Eugène Belgrand, ingénieur, est né à Champgny-sur-Ource (Côte-d’Or), le 23 avril 1810. Il est mort à Paris le 7 mars 1878. Il entra à l’École polytechnique à l’âge de seize ans pour en sortir comme élève des ponts et chaussées en 1828.
Il fut attaché de bonne heure au service du département de la Seine et chargé de la direction des eaux et égouts de la ville de Paris. C’est à lui que la capitale doit son admirable système de cloaca maxima se déversant dans le grand égout collecteur d’Asnières, et présentant un ensemble de travaux gigantesques admirablement conçus et exécutés. C’est lui encore qui a dirigé les travaux de dérivation de la Vanne pour doter Paris d’eau potable, et qui a présidé à la construction de l’immense bassin de Montsouris.

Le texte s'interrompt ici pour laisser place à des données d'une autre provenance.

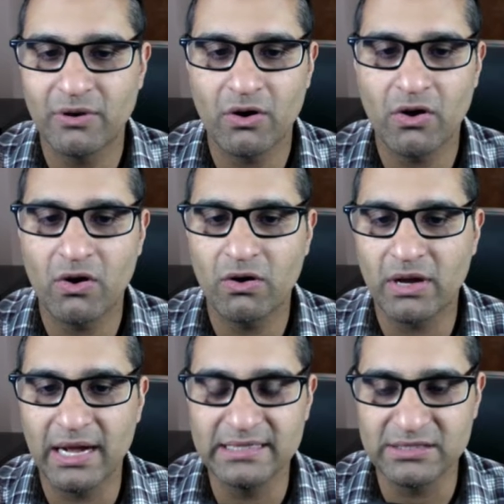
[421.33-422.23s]
All
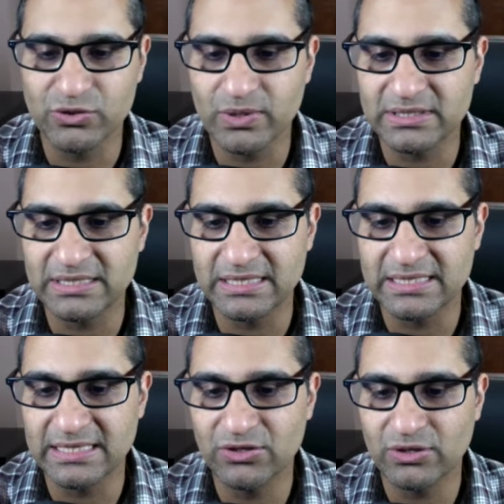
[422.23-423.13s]
kinds of
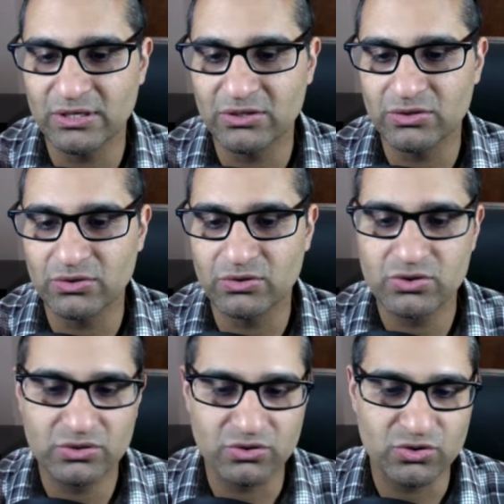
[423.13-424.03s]
USDT you can do. There's
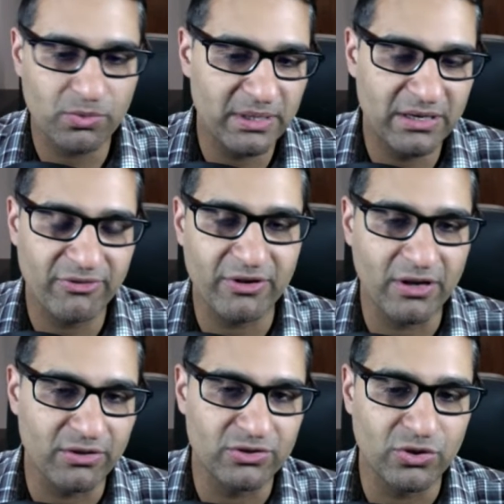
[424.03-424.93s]
so many different
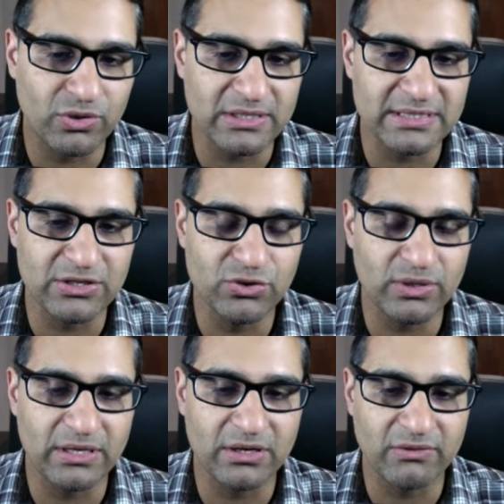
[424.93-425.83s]
other tokens that you
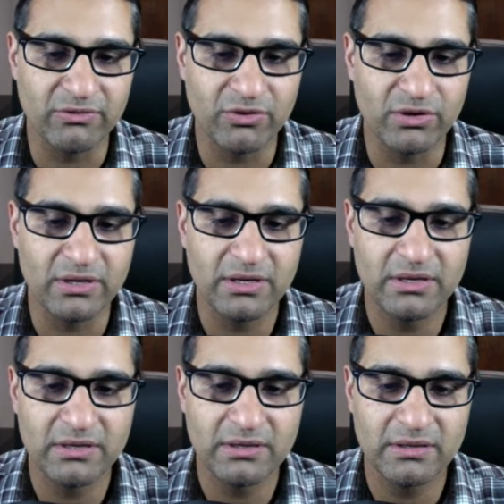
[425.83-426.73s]
can convert.
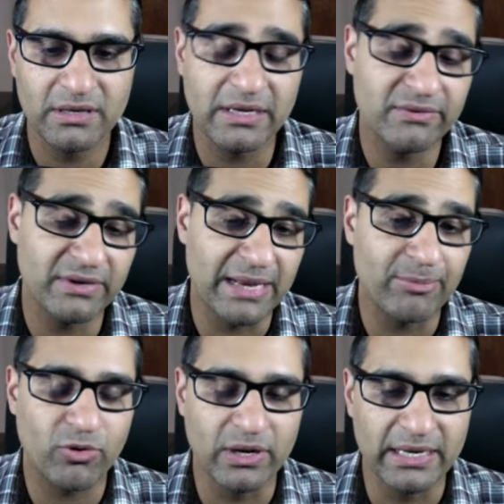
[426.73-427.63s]
Even
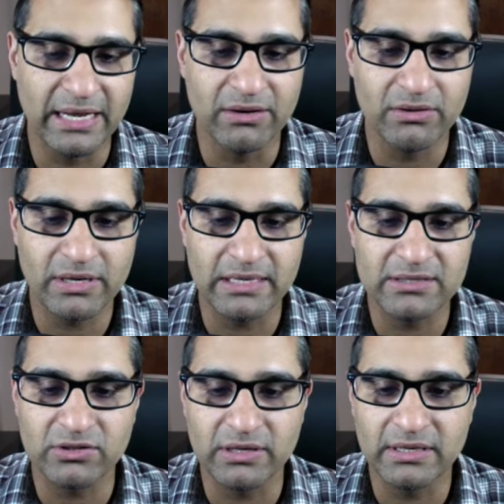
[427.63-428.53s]
ApeCoin now. Okay, that's
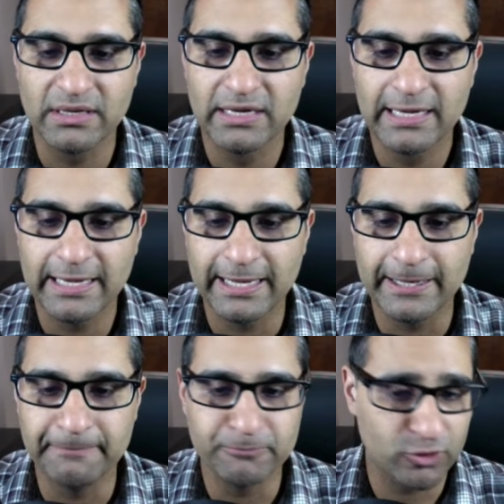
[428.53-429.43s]
great.
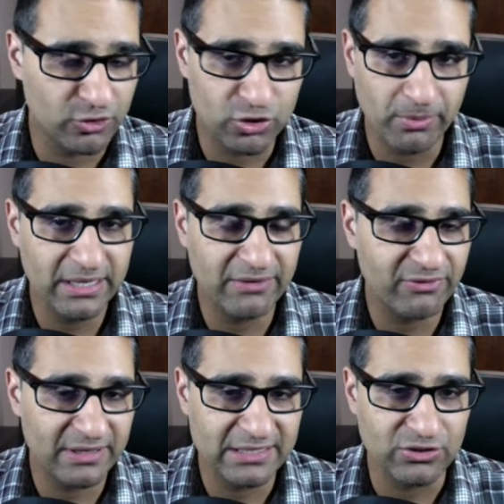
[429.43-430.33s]
So there's so many
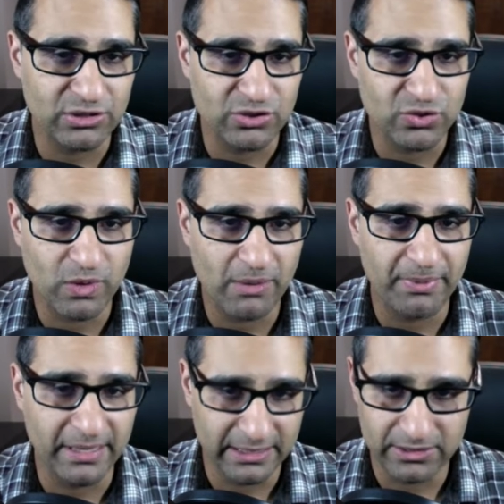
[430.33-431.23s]
different things that you can swap
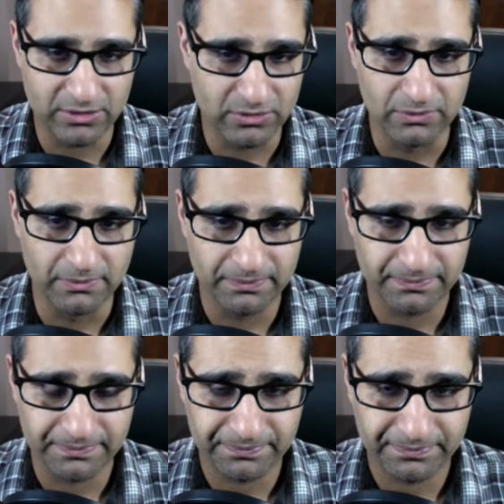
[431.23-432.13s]
into
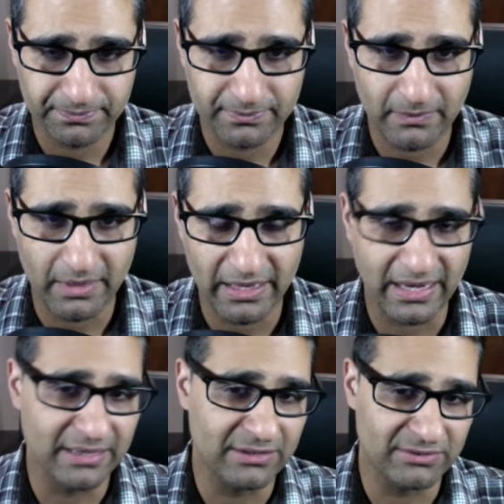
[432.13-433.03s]
and
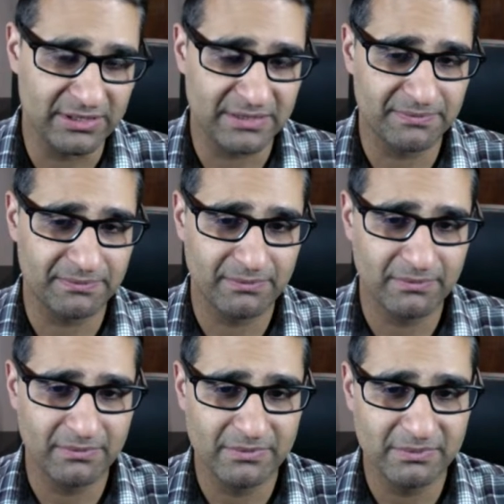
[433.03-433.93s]
kind of just
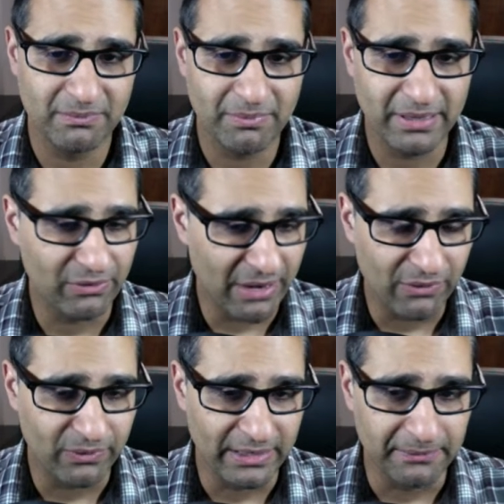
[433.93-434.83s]
play
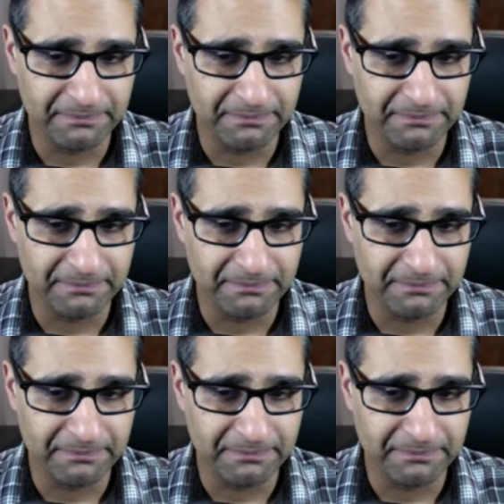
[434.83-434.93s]
around with it.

Au moment où la mort la saisi, cet infatigable travailleur préparait l’achèvement du réseau des égouts. Cette opération nécessitait une dépense complémentaire de 40 millions. Pour faciliter cette entreprise, son but était de proposer la transformation de la vidange, en supprimant les fosses fixes ou mobiles ainsi que la pestidentielle voirie de Bondy, pour tout jeter directement à l’égout. Belgrand voulait aussi imposer à tous les propriétaires l’abonnement aux eaux de la ville.
C’est aussi à Eugène Belgrand que Paris doit son système de distribution d’eau pure à tous les étages des maisons. En avril 1854, M. Haussmann, préfet de la Seine, le chargea de faire une étude des sources qui pouvaient être dérivées vers la capitale. Suivant le programme tracé, l’eau devait être limpide et fraîche, et elle devait arriver dans les réservoirs à une hauteur de 53 mètres au desssus du niveau supérieur du fleuve, et fournir un volume de 86, 000 mètres cubes par 24 heures. Belgrand se mit à l’œuvre en basant son système sur un principe dont l’étude à démontré l’exactitude. Il admit que, dans toute l’étendue d’une même formation géologique homogène, la composition chimique des matières en dissolution ne doit, pour ainsi dire, pas varier. Selon lui, dans toute l’étendue de la craie blanche, en Champagne, les eaux de source devaient être de même qualité ; il devait en être de même dans les terrains gypsifères de la Brie, et ainsi de suite. Il suffisait donc d’exécuter l’analyse d’un certain nombre échantillons d’eau provenant de chaque formation géologique, pour connaître la composition de toutes les sources d’eau qui s’y trouvaient. Belgrand a fixé, de cette façon, la classification des rivières de la Seine, sous le rapport de leur composition chimique, et il en a divisé le réseau en huit régions, qui englobent l’Ile de France, la Brie, la Champagne, la Normandie. Toutes ces contrées seront mises en exploitation au fur et à mesure qu’il sera nécessaire d’augmenter l’approvisionnement d’eau potable de Paris.
Eugène Belgrand a publié des ouvrages qui attestent autant de science que d’érudition. Il faut citer en première ligne La Seine et le bassin parisien aux âges anté-historiques (1869) ; Les travaux souterrains de Paris, le régime de la pluie, des sources, des eaux courantes (1873 et 1875) ; L’aqueduc romain de Sens ; Les eaux anciennes de Paris (1877). Cette dernière publication comprend l’historique et l’étude des aqueducs romains de Chaillot et d’Arcueil, et se continue jusqu’à la construction des pompes et des machines en Seine du XVIIIe siècle.
Eugène Belgrand appartenait à l’Académie des sciences, à titre de membre libre. Son éloge a été prononcé M. Joseph Bertrand, l’un de deux secrétaires perpétuels, dans la séance publique annuelle du 24 décembre 1879. L’année précédente, M. Mille, ingénieur général des ponts et chaussées, en retraite, avait publié, dans la Revue scientifique, une étude sur ses travaux.
Une des rues de Paris, sur la rive droite de la Seine, porte son nom. Le portrait qui le représente a été fait d’après une photographie prise en 1872.
Georges Barral
Le Panthéon scientifique de la tour Eiffel
Nouvelle librairie parisienne, Albert Savine éditeur, Paris, 1892.